**PROBLEM DESCRIPTION:** Return exactly, please, the lines from the one containing "Video frames at" to the last line of the entries below, and nothing else, leaving pictures out.

■ ■ ■ ■ ■ ■ ■

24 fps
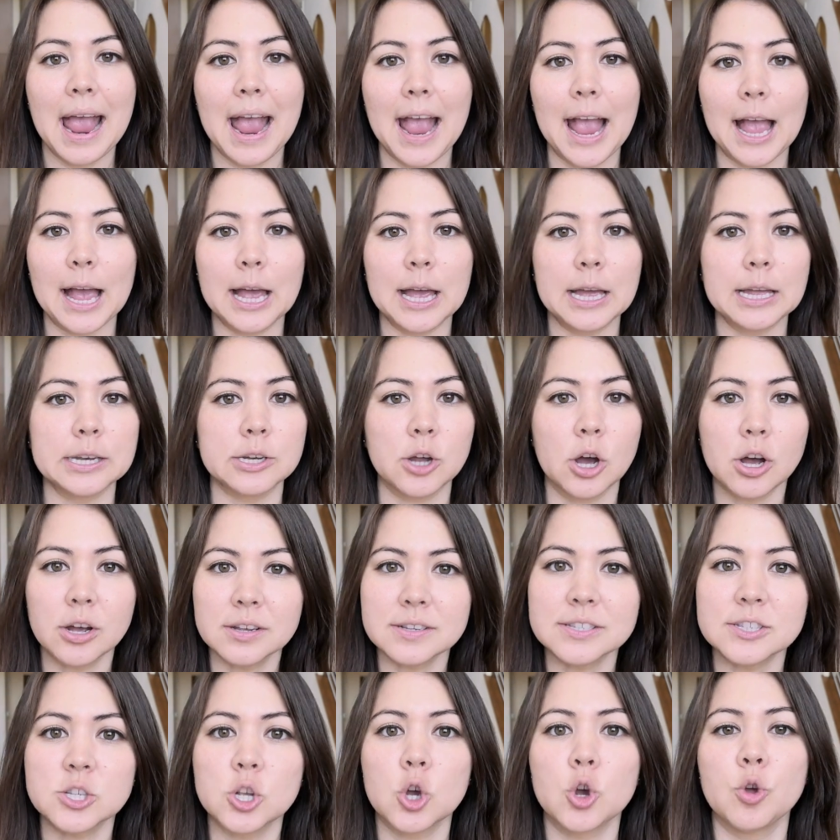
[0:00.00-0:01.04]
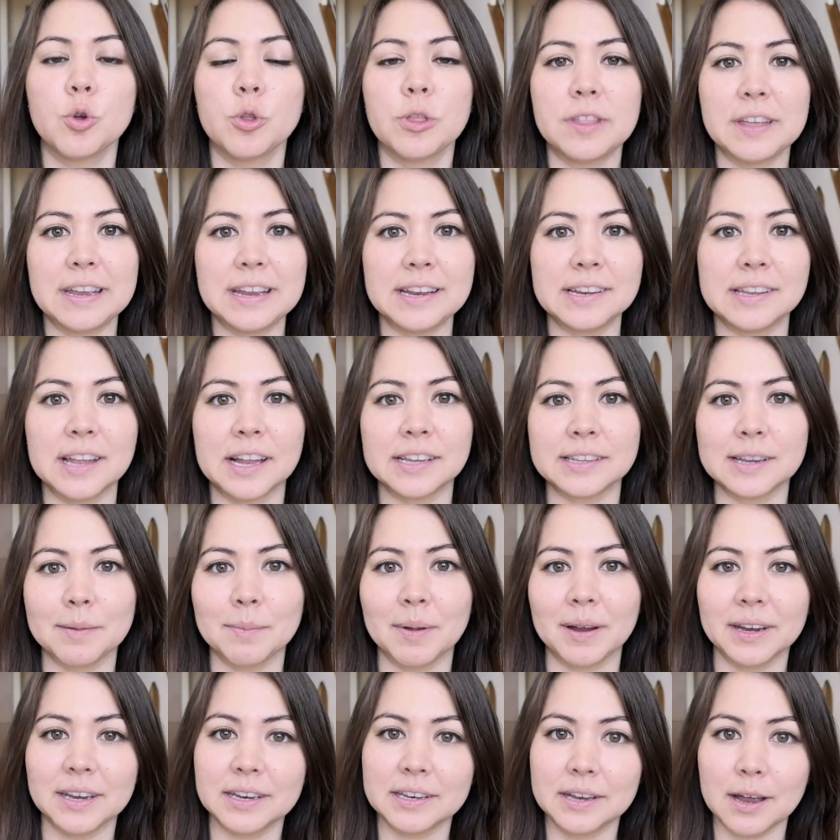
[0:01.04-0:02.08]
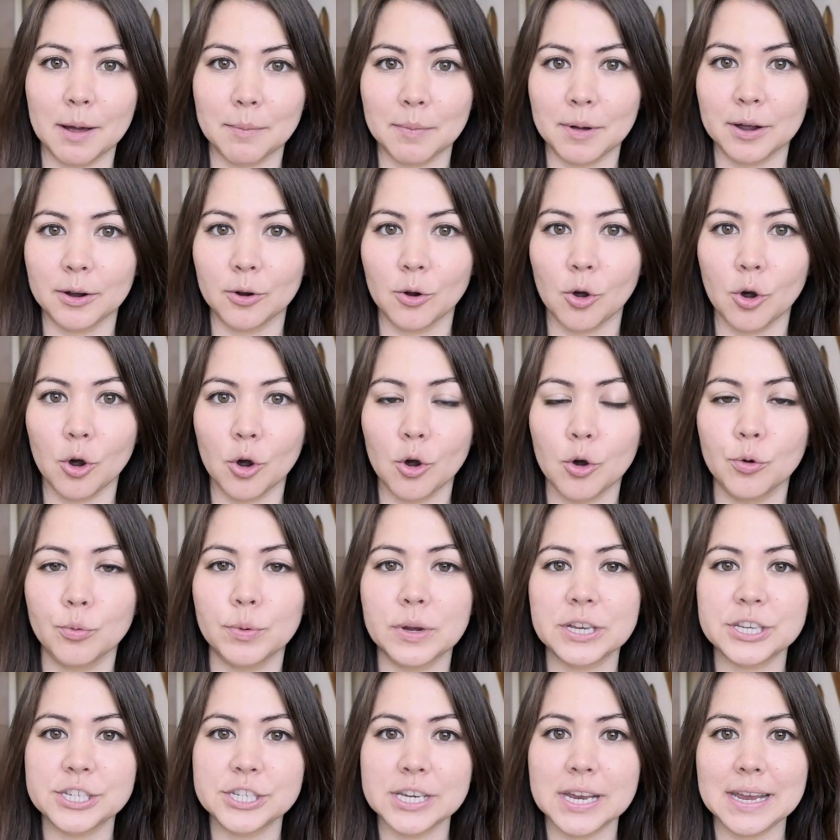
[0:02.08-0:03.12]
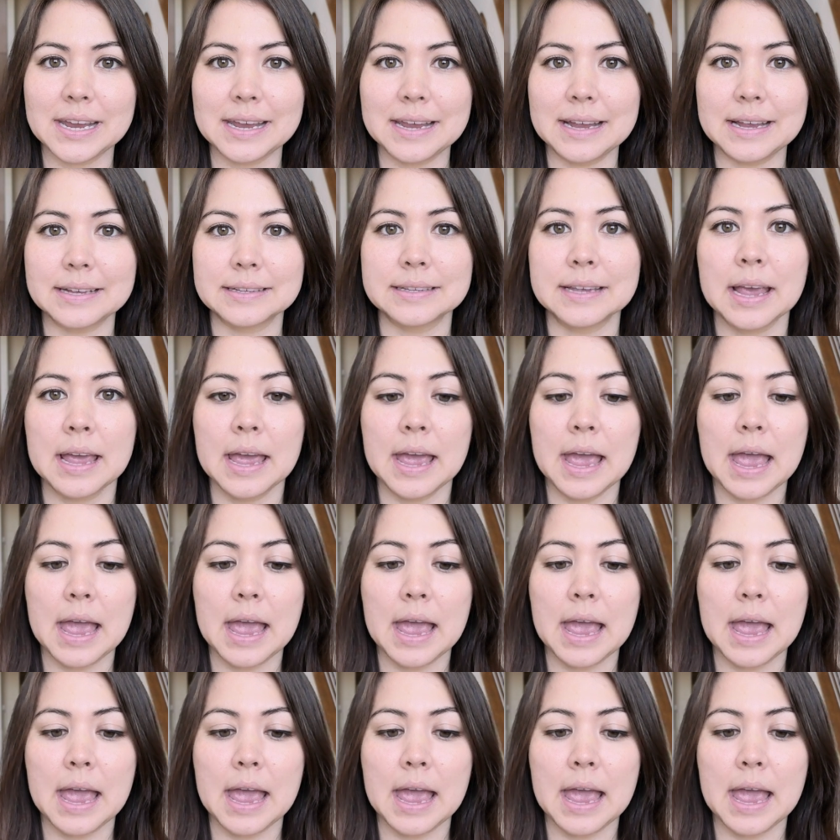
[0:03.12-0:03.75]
And also the datemaki tamago, which is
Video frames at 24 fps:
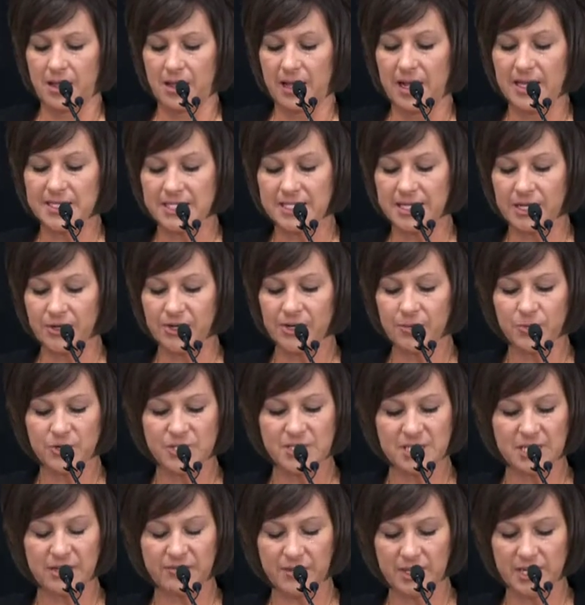I seldom
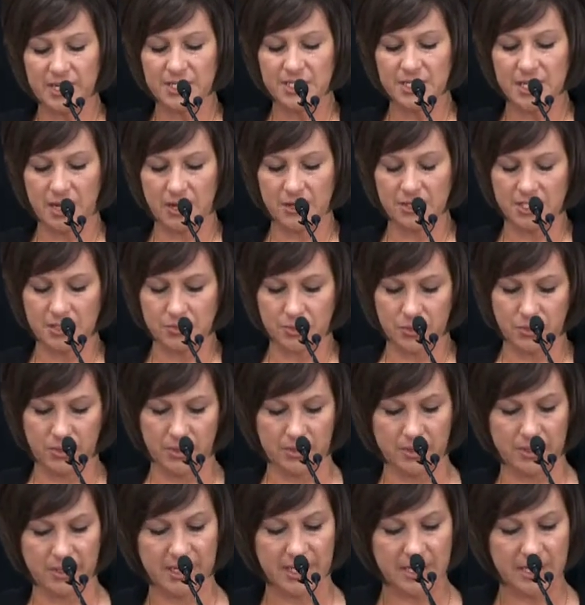received any child support.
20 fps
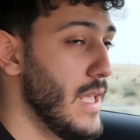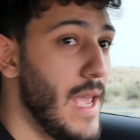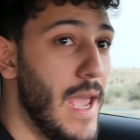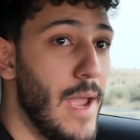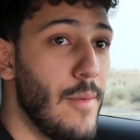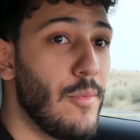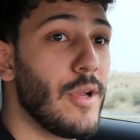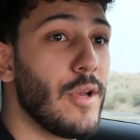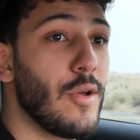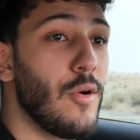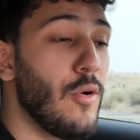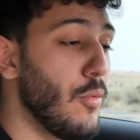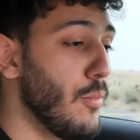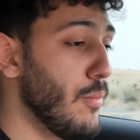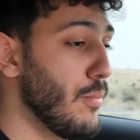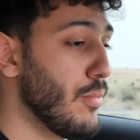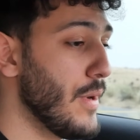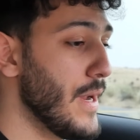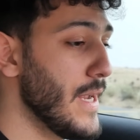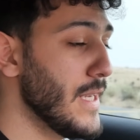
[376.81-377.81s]
and we're gonna go
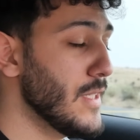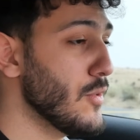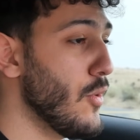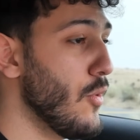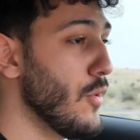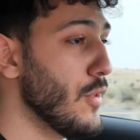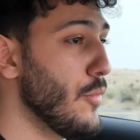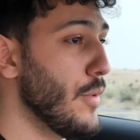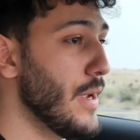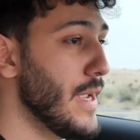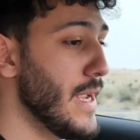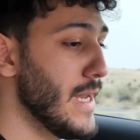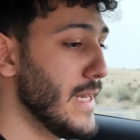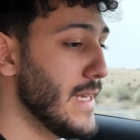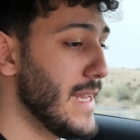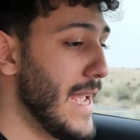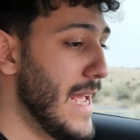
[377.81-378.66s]
brakes all the way in,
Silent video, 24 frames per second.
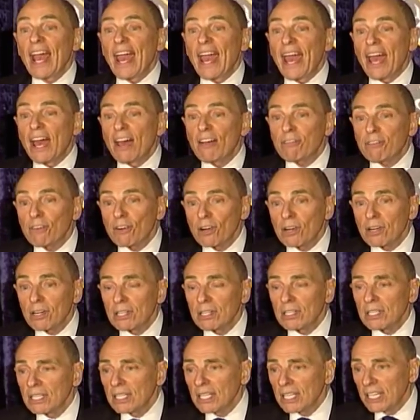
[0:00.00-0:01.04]

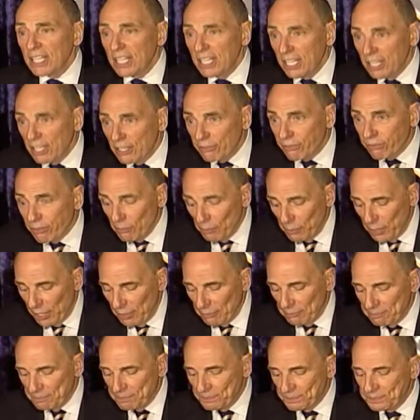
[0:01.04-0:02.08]
ever hear from
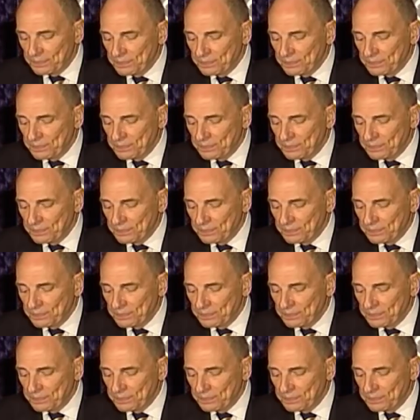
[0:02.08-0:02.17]
him.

■ ■ ■ ■ ■ ■ ■

**ANSWER FOR THIS EXERCISE:**
Video frames at 24 fps:
I seldom
received any child support.
20 fps
[376.81-377.81s]
and we're gonna go
[377.81-378.66s]
brakes all the way in,
Silent video, 24 frames per second.
[0:00.00-0:01.04]

[0:01.04-0:02.08]
ever hear from
[0:02.08-0:02.17]
him.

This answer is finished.